Gridding strategy

104 views
Skip to first unread message

Jody Klymak

unread,
Jan 26, 2017, 12:52:42 PM1/26/17
to xarray
Hi all,

Not even sure if xarray is the right tool for this, but it sounds like many of you have thought about this problem...

I'm using the MITgcm and Ryan's very nice xmitgcm package to read "mds" files (basically flat bianry files for each variable).

I have run the model on a regular x/y grid (Cartesian co-ordinates) and now wish to write initialization files from this run onto a stretched horizontal grid with more resolution in the center and less towards the boundaries.  The output should be in the flat binary file format (rather than netcdf, for instance).  

Any advice on the doing the above is welcome.  

My strategy was to read each field in and then inrepolate in x and then in y (its not going to matter too much that there will be some aliasing in the coarse regions) and then write the files.  The input files are 800 Mb and the output 1.6 Gb, so its doable in memory. I was just going to run `np.interp` in y and then in x for each z level.  

Is there a more clever way to do the above?  Perhaps one that would scale up to memory footprints that are much larger?  I apprecaite there is a regridding package being considered, but for now am I missing anything obvious?

Thanks a lot,   Jody

Ryan Abernathey

unread,
Jan 26, 2017, 8:15:07 PM1/26/17
to xar...@googlegroups.com
Jody,

Unfortunately this holy grail regridding package doesn't exist yet.

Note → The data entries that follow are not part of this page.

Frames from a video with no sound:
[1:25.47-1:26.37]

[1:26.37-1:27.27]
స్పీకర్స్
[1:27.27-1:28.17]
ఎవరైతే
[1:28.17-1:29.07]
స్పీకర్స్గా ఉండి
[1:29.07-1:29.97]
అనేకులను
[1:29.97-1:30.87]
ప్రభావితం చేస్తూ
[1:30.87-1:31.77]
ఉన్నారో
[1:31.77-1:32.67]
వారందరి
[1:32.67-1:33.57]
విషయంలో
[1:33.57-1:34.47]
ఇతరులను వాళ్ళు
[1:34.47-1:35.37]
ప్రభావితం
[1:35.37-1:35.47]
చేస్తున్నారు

I have done similar things to what you are describing on out of core datasets. The trick I have used is to work directly on the dask layer.

You can access the underlying dask arrays in a chunked xarray dataset via the dataset.variable.data syntax.
Then you can apply some arbitrary function over the chunks using `map_blocks`.
(xarray `apply` will do something similar)

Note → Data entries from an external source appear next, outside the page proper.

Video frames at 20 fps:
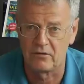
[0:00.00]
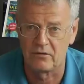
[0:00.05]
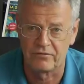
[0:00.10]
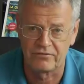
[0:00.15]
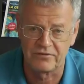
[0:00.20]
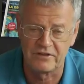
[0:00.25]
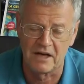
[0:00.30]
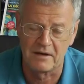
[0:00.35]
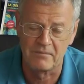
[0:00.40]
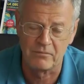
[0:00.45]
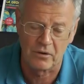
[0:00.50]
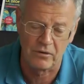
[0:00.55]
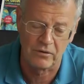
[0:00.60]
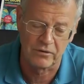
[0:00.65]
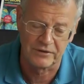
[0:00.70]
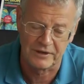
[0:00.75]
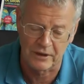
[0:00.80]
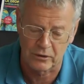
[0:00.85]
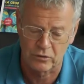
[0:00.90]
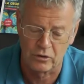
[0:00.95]
euh,
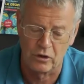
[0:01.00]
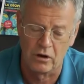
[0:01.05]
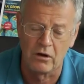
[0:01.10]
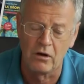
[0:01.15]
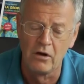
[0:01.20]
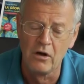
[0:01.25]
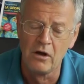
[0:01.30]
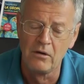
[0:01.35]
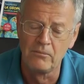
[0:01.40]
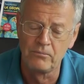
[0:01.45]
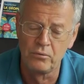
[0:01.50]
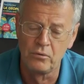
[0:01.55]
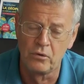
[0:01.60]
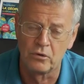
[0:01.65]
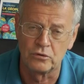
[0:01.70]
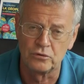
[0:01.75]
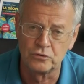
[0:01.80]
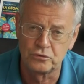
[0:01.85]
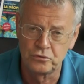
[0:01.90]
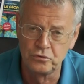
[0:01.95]
finalement d'accord
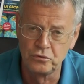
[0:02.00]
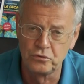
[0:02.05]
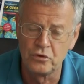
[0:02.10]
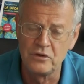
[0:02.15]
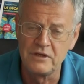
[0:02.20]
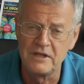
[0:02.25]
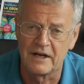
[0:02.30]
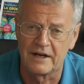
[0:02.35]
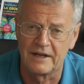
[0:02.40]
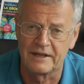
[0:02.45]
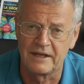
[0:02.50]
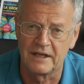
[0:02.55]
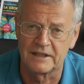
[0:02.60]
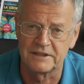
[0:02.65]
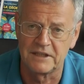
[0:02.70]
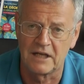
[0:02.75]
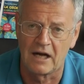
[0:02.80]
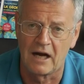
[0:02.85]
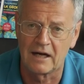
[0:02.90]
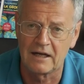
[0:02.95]
pour soutenir la guerre
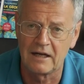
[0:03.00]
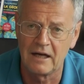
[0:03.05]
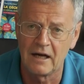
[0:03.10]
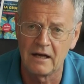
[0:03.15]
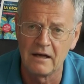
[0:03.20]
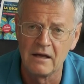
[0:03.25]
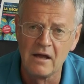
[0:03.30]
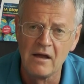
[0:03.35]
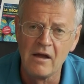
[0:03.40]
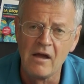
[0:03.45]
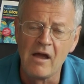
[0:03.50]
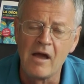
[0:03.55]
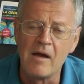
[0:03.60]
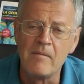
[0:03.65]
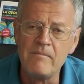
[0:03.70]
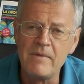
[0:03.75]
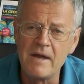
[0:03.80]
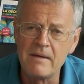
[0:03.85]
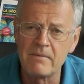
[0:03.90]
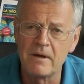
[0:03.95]
d'Irak. Là,
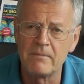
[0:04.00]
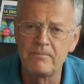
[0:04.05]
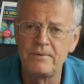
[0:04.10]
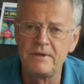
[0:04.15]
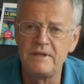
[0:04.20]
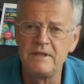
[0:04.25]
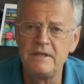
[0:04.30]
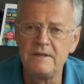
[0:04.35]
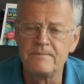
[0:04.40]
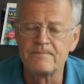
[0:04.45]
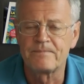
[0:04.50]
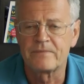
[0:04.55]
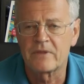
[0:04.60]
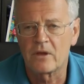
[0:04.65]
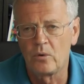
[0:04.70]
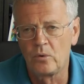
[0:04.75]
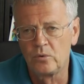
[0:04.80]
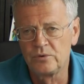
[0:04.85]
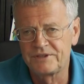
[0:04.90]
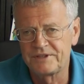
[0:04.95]
même un pays
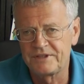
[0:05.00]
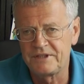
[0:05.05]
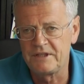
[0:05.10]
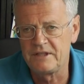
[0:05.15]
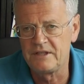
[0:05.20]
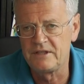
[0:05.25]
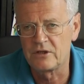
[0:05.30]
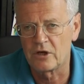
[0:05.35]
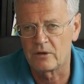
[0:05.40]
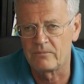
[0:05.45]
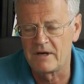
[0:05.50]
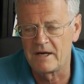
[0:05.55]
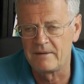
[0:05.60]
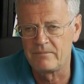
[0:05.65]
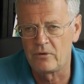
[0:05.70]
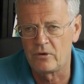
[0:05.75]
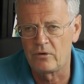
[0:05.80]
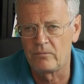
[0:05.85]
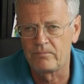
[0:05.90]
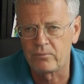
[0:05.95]
aussi
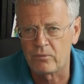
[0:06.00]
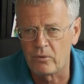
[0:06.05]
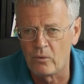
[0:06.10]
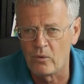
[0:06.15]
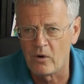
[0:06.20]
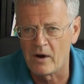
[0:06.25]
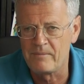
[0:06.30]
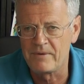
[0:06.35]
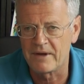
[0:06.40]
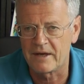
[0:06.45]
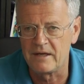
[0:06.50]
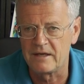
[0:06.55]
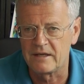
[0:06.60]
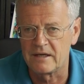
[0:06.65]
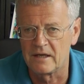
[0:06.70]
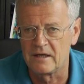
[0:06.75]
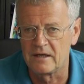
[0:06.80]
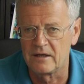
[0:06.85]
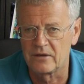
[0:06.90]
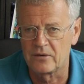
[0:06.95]
normalement
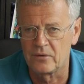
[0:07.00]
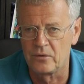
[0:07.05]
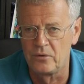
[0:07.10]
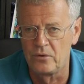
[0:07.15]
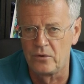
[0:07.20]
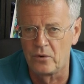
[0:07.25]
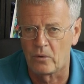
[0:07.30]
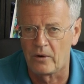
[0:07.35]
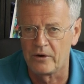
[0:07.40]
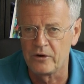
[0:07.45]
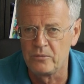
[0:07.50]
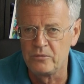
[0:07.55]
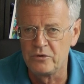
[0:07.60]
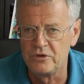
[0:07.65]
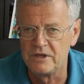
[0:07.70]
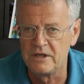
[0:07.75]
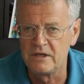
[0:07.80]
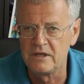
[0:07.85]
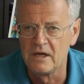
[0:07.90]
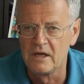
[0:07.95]
pro-américain que le
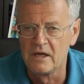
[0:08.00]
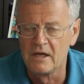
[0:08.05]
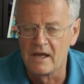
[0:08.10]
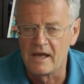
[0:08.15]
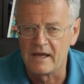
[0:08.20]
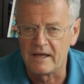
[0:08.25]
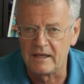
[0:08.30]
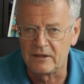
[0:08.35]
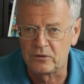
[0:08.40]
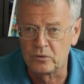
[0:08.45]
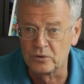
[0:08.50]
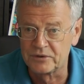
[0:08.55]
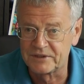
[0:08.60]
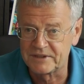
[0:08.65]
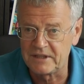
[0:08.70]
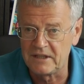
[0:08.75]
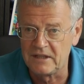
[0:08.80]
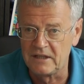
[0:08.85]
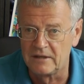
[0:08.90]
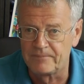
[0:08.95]
Royaume-Uni est
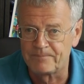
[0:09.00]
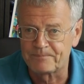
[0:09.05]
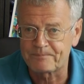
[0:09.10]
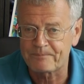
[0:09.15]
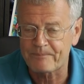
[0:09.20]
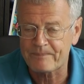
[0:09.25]
hostile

In your case, if you chunk your data by time and z, you can then apply the interpolation routine to each 2D slice.

Another cool trick I discovered was to use a custom "store" for dask to write my data out to disk in a streaming fashion. Maybe you can modify this routine to work for you:

Cheers,
Ryan

--
You received this message because you are subscribed to the Google Groups "xarray" group.
To unsubscribe from this group and stop receiving emails from it, send an email to xarray+unsubscribe@googlegroups.com.
To post to this group, send email to xar...@googlegroups.com.
To view this discussion on the web visit https://groups.google.com/d/msgid/xarray/1a9c1cbd-7109-4872-93c8-f93418816180%40googlegroups.com.
For more options, visit https://groups.google.com/d/optout.

Klymak Jody

unread,
Jan 27, 2017, 1:46:10 PM1/27/17
to xar...@googlegroups.com
Hi Ryan,

Thanks a lot, this seems to be in the right track.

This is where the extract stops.